“A1 Revisited: Our coverage of 1970 protest showed neglect of vital Native issues” – excerpts only

By Brendan Kiley, Pacific NW magazine writer for The Seattle Times 16OCT22

A Study of Indigenous Science and Rights

“It’s tricky to point at a lack.

“But in journalism, what’s left unsaid — whether it was overlooked or ignored — can be as corrosive as a falsehood.

“In this edition of the A1 Revisited project, we’ve taken a hard look at how The Seattle Times covered Native protests at the Fort Lawton Army base in 1970 — and discovered a profound disconnect between the newspaper and the community it was trying to cover.

“In missing the context, we missed the story.

Throughout March 1970, Native activists staged a series of dramatic protests at Fort Lawton, a nearly 1,000-acre military installation in Seattle’s Magnolia neighborhood — climbing over its fences, establishing an occupation camp at its front gate — to secure some land the federal government was trying to give away. Those protests birthed the nonprofit United Indians of All Tribes , and its headquarters at the Daybreak Star Indian Cultural Center . But The Seattle Times didn’t convey the gravity of those events. 

“The Seattle Times was really behind the times when it came to reporting all this,” said Randy Lewis, a Wenatchi/Methow elder from the Colville Confederated Tribes. “What we were doing was viewed as a poor man’s civil rights action. They didn’t go after why we were doing it, what drove us to that action. People might’ve been more supportive and understanding if it hadn’t been played off as some trifle.” 

The events building up to the protests were many and complex: increasingly violent treaty-rights conflicts in South Puget The events building up to the protests were many and complex: increasingly violent treaty-rights conflicts in South Puget Sound; a federal “termination” campaign to dissolve tribes and move Native people to cities ; and the overtaxed volunteer networks, led by Indigenous women, to help this newly displaced, rapidly growing Urban Indian population.

The initial front-page coverage, by contrast, shines most of its light on the presence of movie star Jane Fonda and the amused reactions of foreign reporters, one belittling her as a “third-rate Vanessa Redgrave.”

The biggest problem is obliviousness. It’s a lesson we’re still learning: Unless we are connected with and listening to all the communities The Seattle Times purports to serve, we cannot hope to understand the significance of major events in these communities. 

The protest 

On March 8, 1970, around 100 Native activists and their supporters scaled the fences and bluffs surrounding Fort Lawton — a waterfront Army base, most of which is now Discovery Park. 

They had come to stake a land claim. 

It was a long time coming. “This was more than ‘some Indians just jumped a fence, put up a tipi, and waited for the police to come,’” said Joshua Reid (Snohomish), associate professor of American Indian Studies at the University of Washington. “This was part of a long-running effort to help ameliorate the impoverished conditions of Native families.”

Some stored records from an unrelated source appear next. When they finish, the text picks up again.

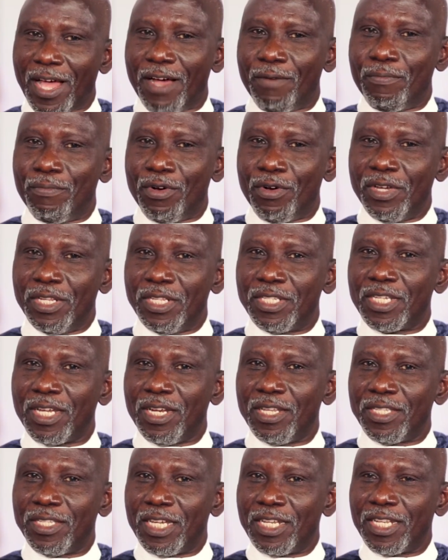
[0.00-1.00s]
are more
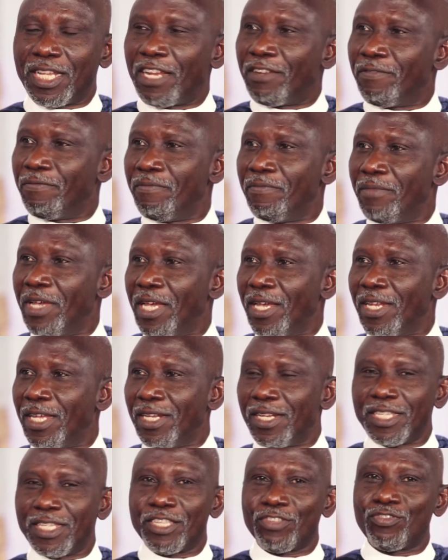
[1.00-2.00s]
intelligent than men.
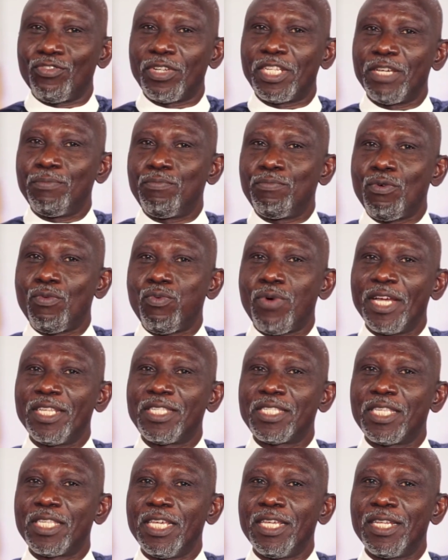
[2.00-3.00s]
And this is not a Ebo Whyte
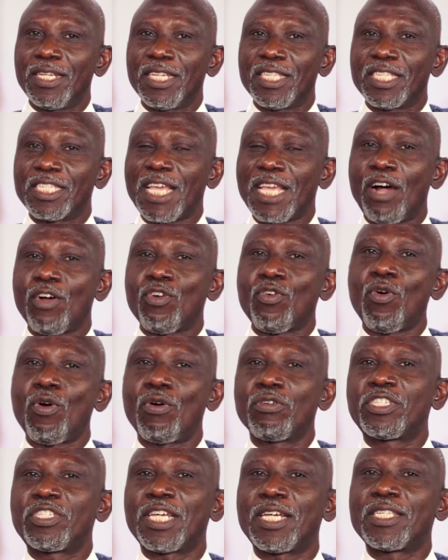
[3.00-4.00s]
saying. This is our
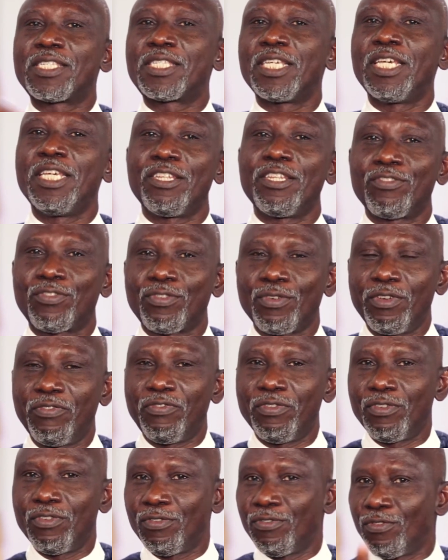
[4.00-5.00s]
culture saying. So if
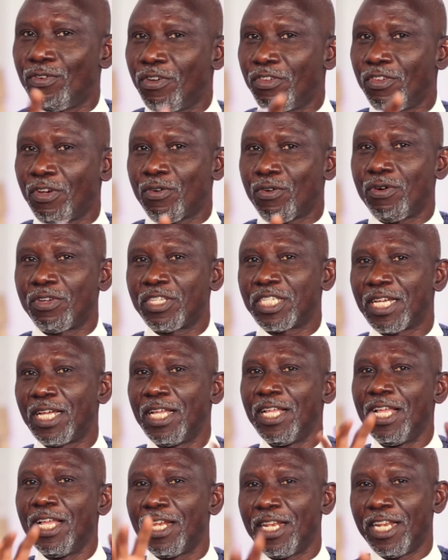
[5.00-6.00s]
you don't know your culture,
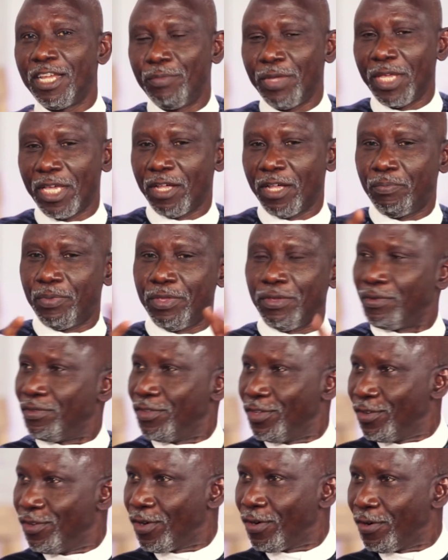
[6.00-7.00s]
let me help you.
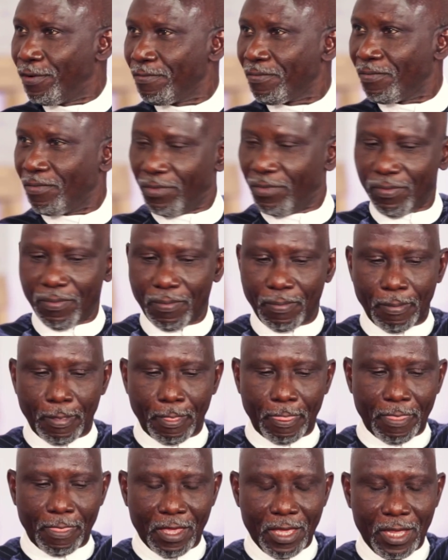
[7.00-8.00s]
You know,
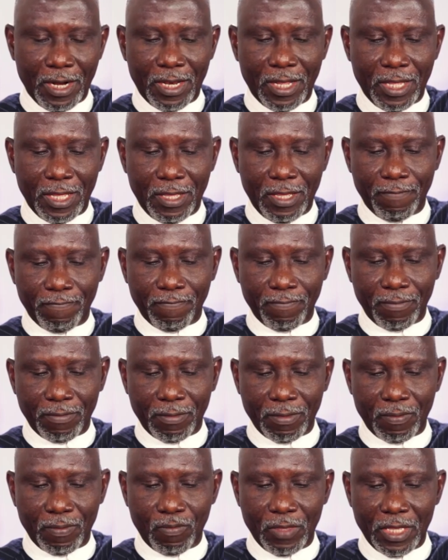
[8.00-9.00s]
in the
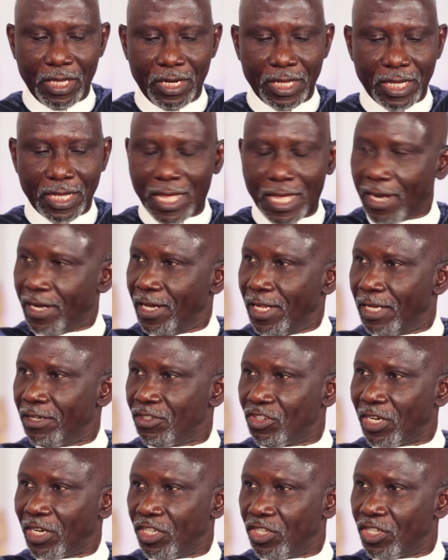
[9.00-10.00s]
Ghanaian
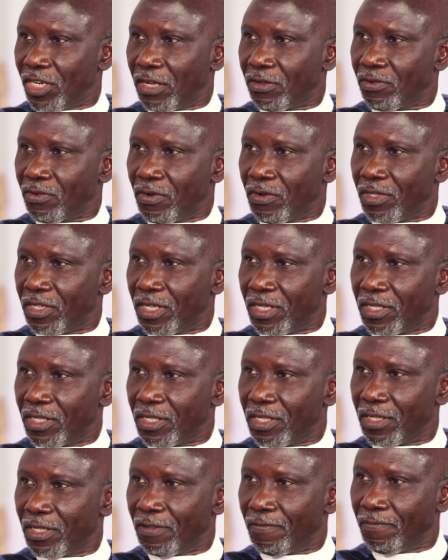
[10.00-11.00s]
traditional
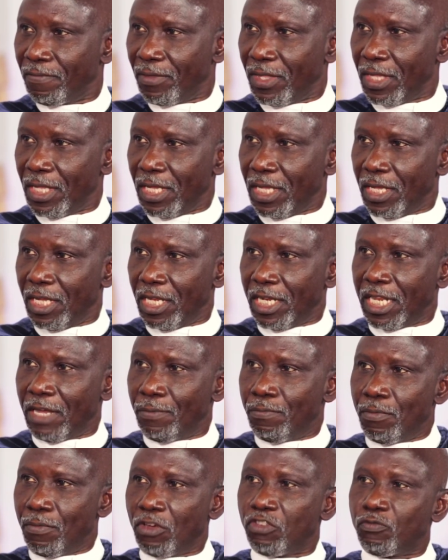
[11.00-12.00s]
context, the
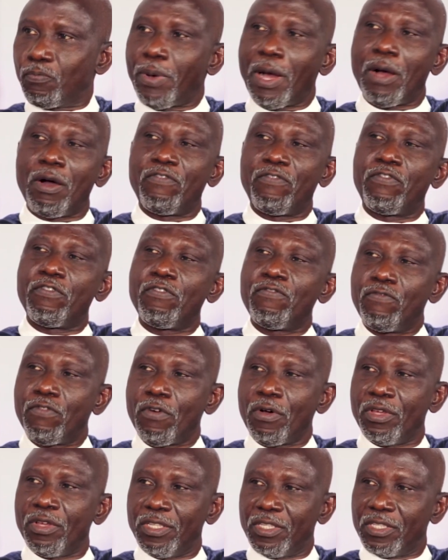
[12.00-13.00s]
most powerful
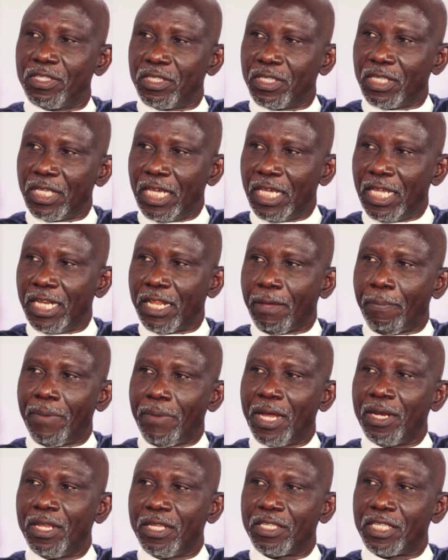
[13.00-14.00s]
voice in the
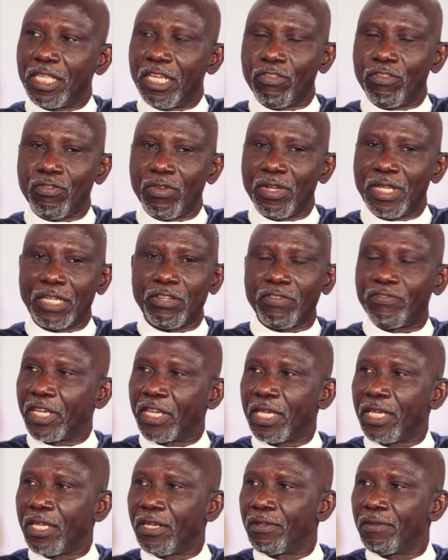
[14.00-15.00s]
palace is not that of the
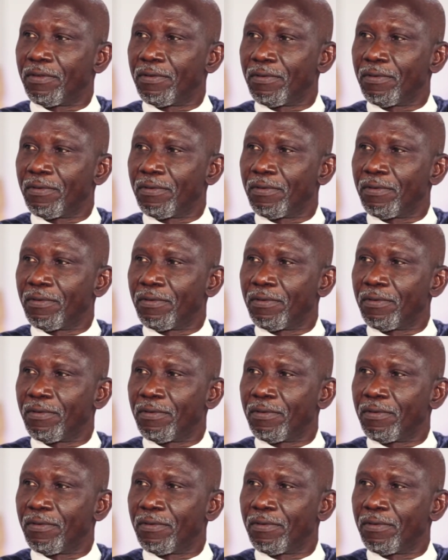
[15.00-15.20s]
king.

The activists, including Bernie Whitebear (Confederated Tribes of the Colville Reservation, Sinixt Band), Ramona Bennett (Puyallup) and Sid Mills (Yakama/Cherokee) were trying to establish a cultural center, housing and much-needed services — including job training and health care — on land the federal government was trying to jettison.

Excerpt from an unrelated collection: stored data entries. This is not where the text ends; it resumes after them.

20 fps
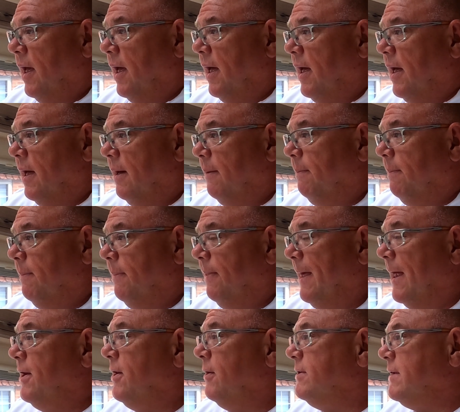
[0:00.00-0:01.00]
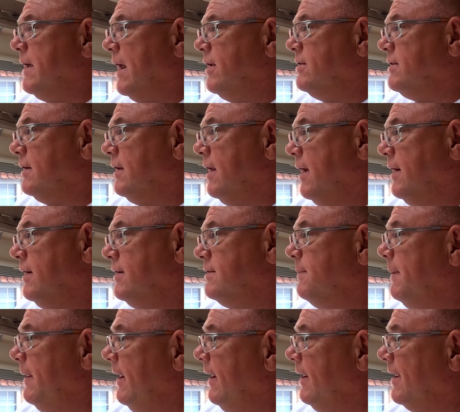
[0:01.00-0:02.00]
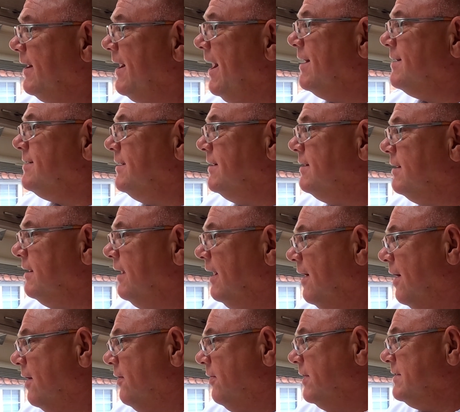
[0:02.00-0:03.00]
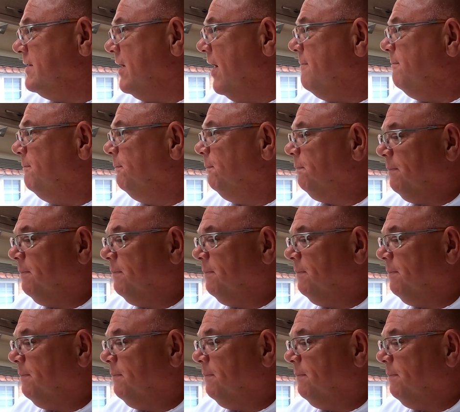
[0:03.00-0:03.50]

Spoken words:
They do tend to like to be connected a lot of the time.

Six years earlier, the U.S. military had announced plans to deactivate the 70-year-old fort but keep around 15% of the property. The city wanted the leftover land for a park; the wheels started turning. Groups like the Sierra Club and the Magnolia Club (representing the wealthy neighborhood bordering the fort) formed a pro-park committee while U.S. Sen. Henry “Scoop” Jackson pushed a bill through Congress that would transfer the land from the federal government to the city at little or no cost. 

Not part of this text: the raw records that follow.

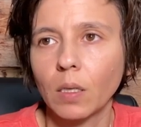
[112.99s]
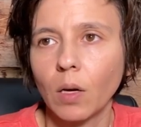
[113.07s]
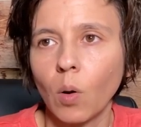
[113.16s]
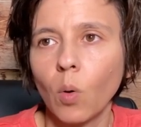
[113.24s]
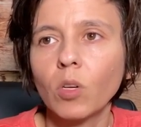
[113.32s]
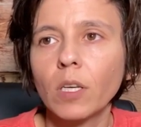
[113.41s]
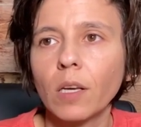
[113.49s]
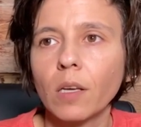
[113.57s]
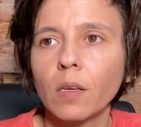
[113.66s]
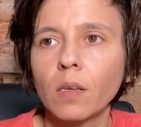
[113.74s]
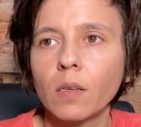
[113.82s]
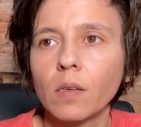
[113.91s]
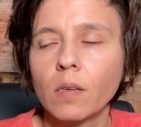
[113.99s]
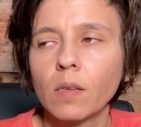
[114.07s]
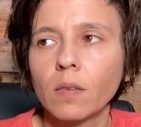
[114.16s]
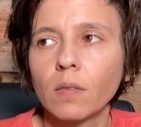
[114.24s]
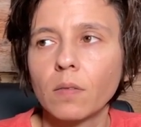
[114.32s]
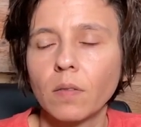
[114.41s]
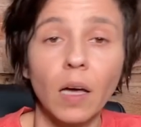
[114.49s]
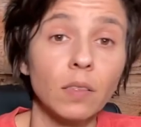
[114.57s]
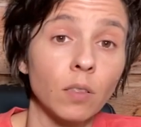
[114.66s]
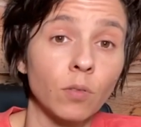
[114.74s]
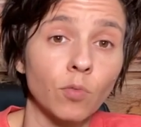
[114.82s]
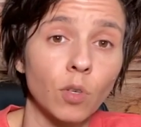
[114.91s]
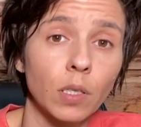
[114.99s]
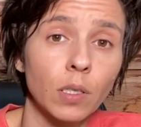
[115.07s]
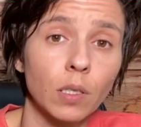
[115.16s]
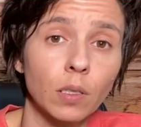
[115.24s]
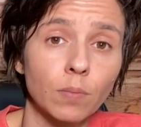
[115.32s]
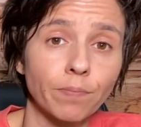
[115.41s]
okay, that didn't work,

Native leaders had also been making plans. They’d asked for a piece of that soon-to-be-surplus property through official channels, but had gotten nowhere. “We were essentially saying: ‘You want another park, huh?’” Lewis recalled. “‘You’ve got plenty of goddamned parks! We don’t have anything!’” 

A campaign to secure social services might not have seemed especially thrilling or urgent to inattentive outsiders, but they were desperately needed. Partly due to federal relocation policies, Seattle’s Native population had grown sixfold between 1950 and 1970 (the city’s overall population grew by 13.5%) but the resources they’d been promised were scant. The Bureau of Indian Affairs had pledged help with jobs and housing — but often gave just token assistance, leaving people stranded and struggling. Medical care was a three-days-a-week clinic staffed by volunteer doctors and nurses…”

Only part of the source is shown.